Wednesday, July 4, 2007

Volkswagens and My Formative Years

There are a couple reasons I love Volkswagens, and one of them is the distinctive clack-clack of their valves. You always know when an old-school VDub is in the neighborhood, and even though I only know what I know about cars because my first car, a Honda Civic station wagon, became unreliable in its old age, I have to love a vehicle that could be fixed with a rubber band and a piece of gum.


Just to be clear, this is not a story about the Passat, the Jetta, or the Golf, nor about the "new" Beetle, which is charming in the way a child who looks a lot, but not totally, like her parent is charming.

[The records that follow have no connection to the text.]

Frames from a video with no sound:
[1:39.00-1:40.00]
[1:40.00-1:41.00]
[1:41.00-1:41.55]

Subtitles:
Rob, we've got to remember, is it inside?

When I was growing up, our neighbors had an early-70s white VW Westfalia camper. It had a pop-top and a stool that fit exactly between the refrigerator/stove and the sink so you could sit "up front" with the driver and the person in the front seat (note: This was in the '70s, before anyone knew about seat belts). There was a table that folded out of the wall, and the cloth-covered seat folded down to make a bed. There were little cabinets for storage and a child could stand at the stove. Their camper had an AM radio and an eight-track tape player on which we sang along with the one eight-track tape they owned everywhere we went.

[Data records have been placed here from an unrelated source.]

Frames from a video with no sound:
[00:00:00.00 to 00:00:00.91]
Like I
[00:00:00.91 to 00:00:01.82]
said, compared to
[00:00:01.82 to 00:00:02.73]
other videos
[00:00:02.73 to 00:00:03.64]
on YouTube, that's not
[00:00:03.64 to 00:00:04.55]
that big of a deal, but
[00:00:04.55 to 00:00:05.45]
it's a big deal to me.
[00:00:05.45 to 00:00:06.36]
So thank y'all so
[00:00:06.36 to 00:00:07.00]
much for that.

I loved that camper. We used to sit in it and play Submarine or even House while it was parked in the garage. I remember that the first time I went to a Burger King we were on the way back from Great America and we five kids sat around the table in the back eating onion rings and hamburgers. I was very sad when they exchanged it for a brown Buick station wagon; I think most of the kids in the neighborhood were. We had a lot of experience with station wagons but the camper was different.

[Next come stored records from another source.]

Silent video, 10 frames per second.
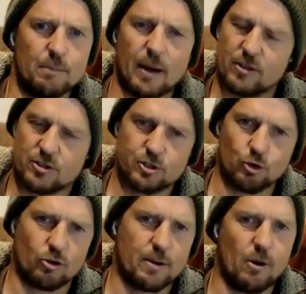but the
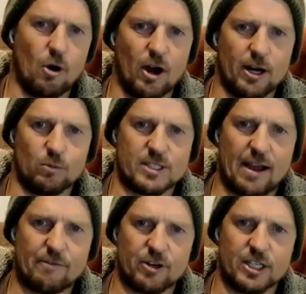story behind it was
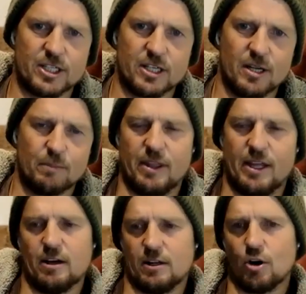average. But
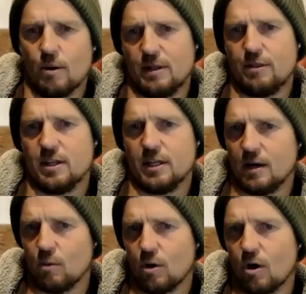then it got me
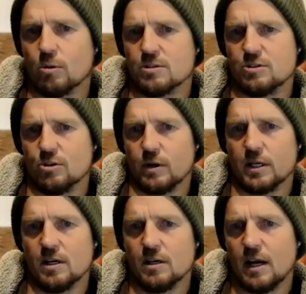thinking what I was doing.
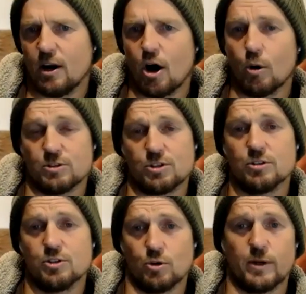And I was
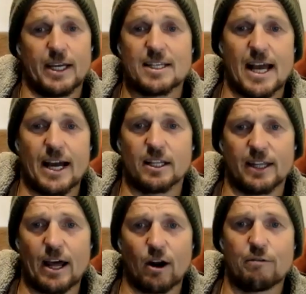doing exactly
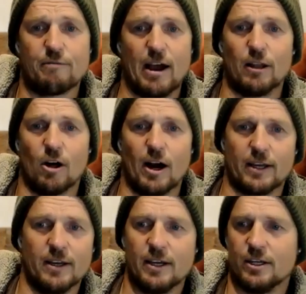that. I felt
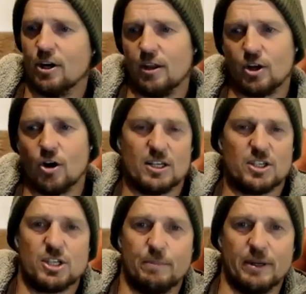like, the guy
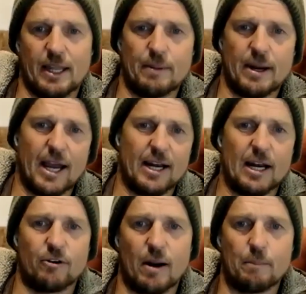sipping lemonade
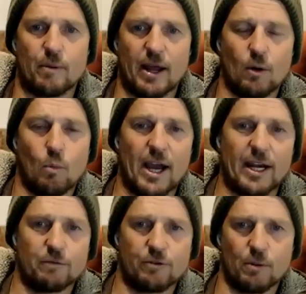under an umbrella
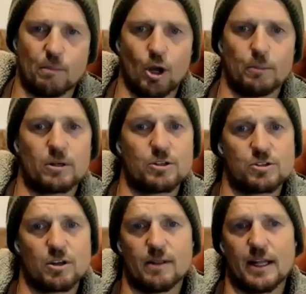waiting for a moment,
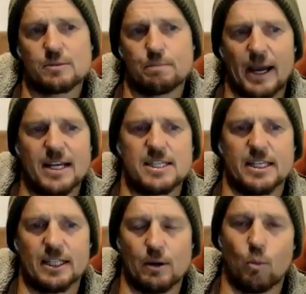because that's
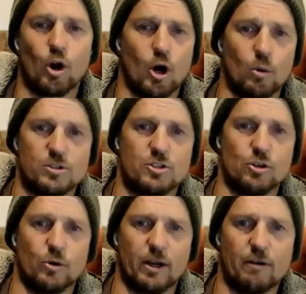basically what I was
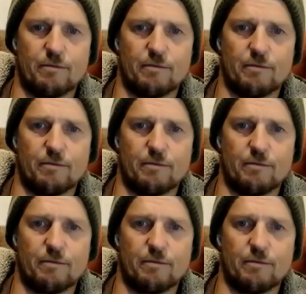doing.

Plus, it was the end of singing along with "The Chapel of Love."


Years later I went to college and started dating Denver D. Denver D had a blue 1971 or '72 VW microbus called "The Orcan Tumbril." It was black vinyl inside, but had all the same basics as the first camper, including the stool (which, this being the late '80s, remained unused) and minus the pop-top. When we were freshmen, Denver D had the only vehicle in our circle of friends, and he took us to the movies, the mall, and to Denny's in it. As we both had roommates, he and I had many private moments in the bus.


The bus' major organs failed in Utah about 40 miles from the Wyoming border when Phil and Denver D were headed back to Colorado. They hitch-hiked to an auto shop and Denver D wound up selling it for five ten-dollar bills and a bus ticket to Denver.


As it happens, Zirpu was driving a Jetta when we met. Nothing exciting happened in that car. It's the old, pre-1980 VW's I love.